> [Input]

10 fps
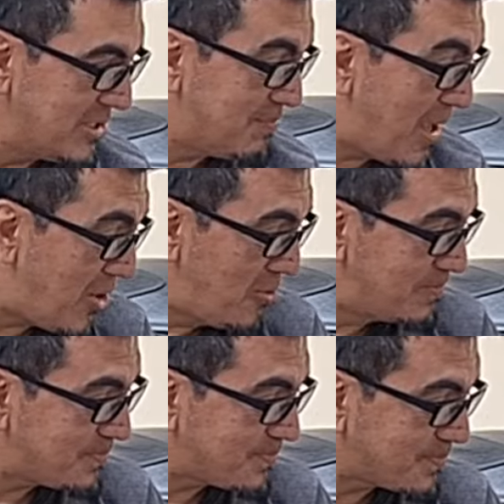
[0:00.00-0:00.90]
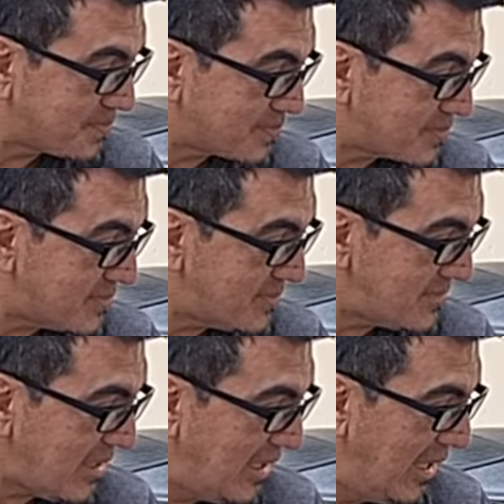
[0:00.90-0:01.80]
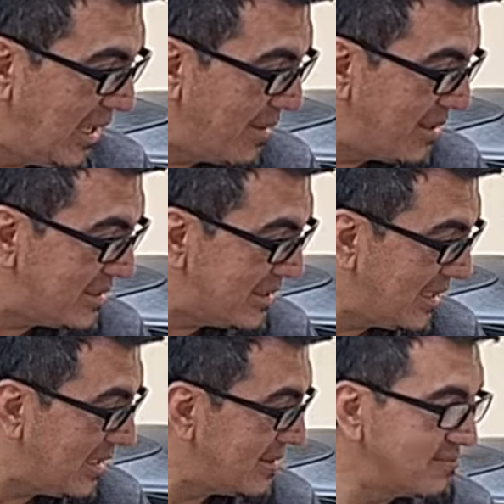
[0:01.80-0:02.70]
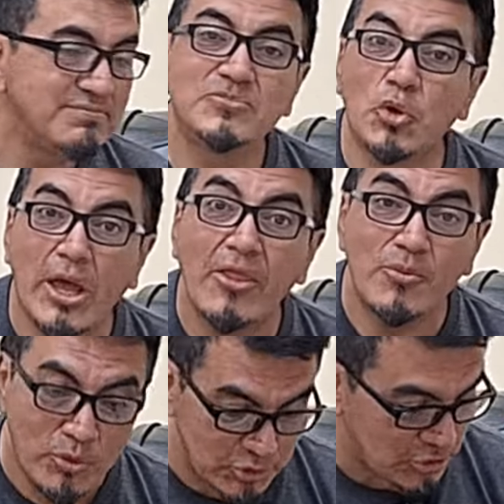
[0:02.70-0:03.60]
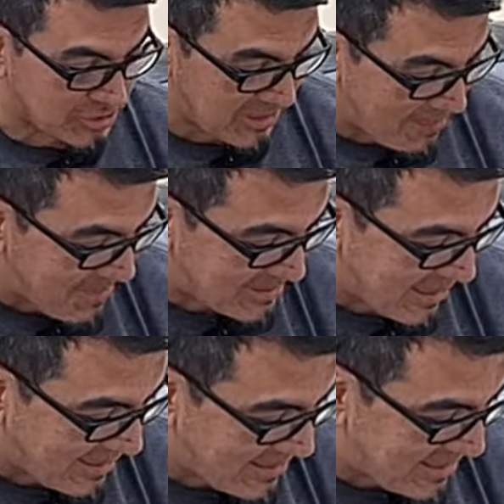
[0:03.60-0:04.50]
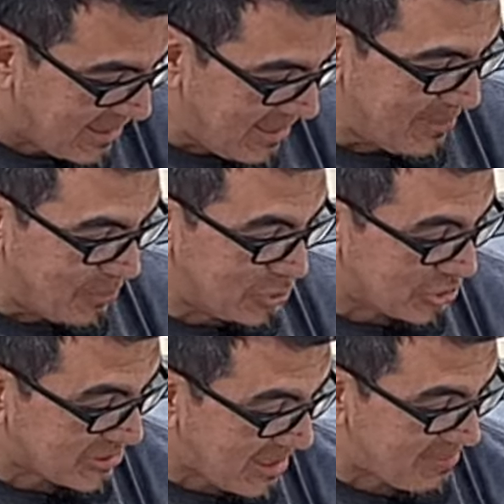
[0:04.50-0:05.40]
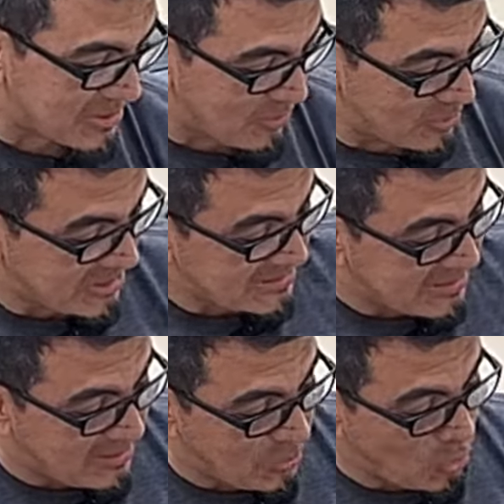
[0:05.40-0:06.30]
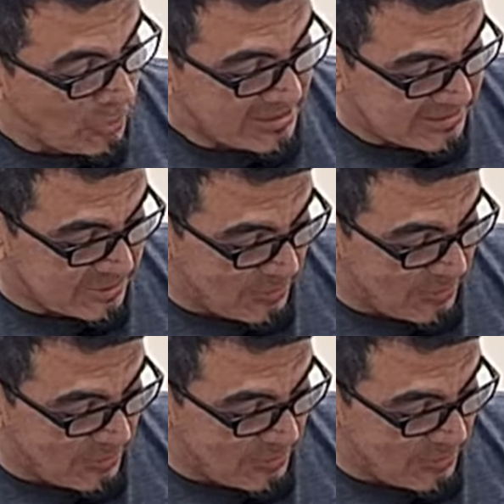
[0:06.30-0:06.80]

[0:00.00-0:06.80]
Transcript: Espero eh, haber eh, tocado muchos temas en el muchos temas o muchas dudas que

> [Work order]
All of the material above must be given again verbatim, except for the pictures.

> [Exercise response]
10 fps
[0:00.00-0:00.90]
[0:00.90-0:01.80]
[0:01.80-0:02.70]
[0:02.70-0:03.60]
[0:03.60-0:04.50]
[0:04.50-0:05.40]
[0:05.40-0:06.30]
[0:06.30-0:06.80]

[0:00.00-0:06.80]
Transcript: Espero eh, haber eh, tocado muchos temas en el muchos temas o muchas dudas que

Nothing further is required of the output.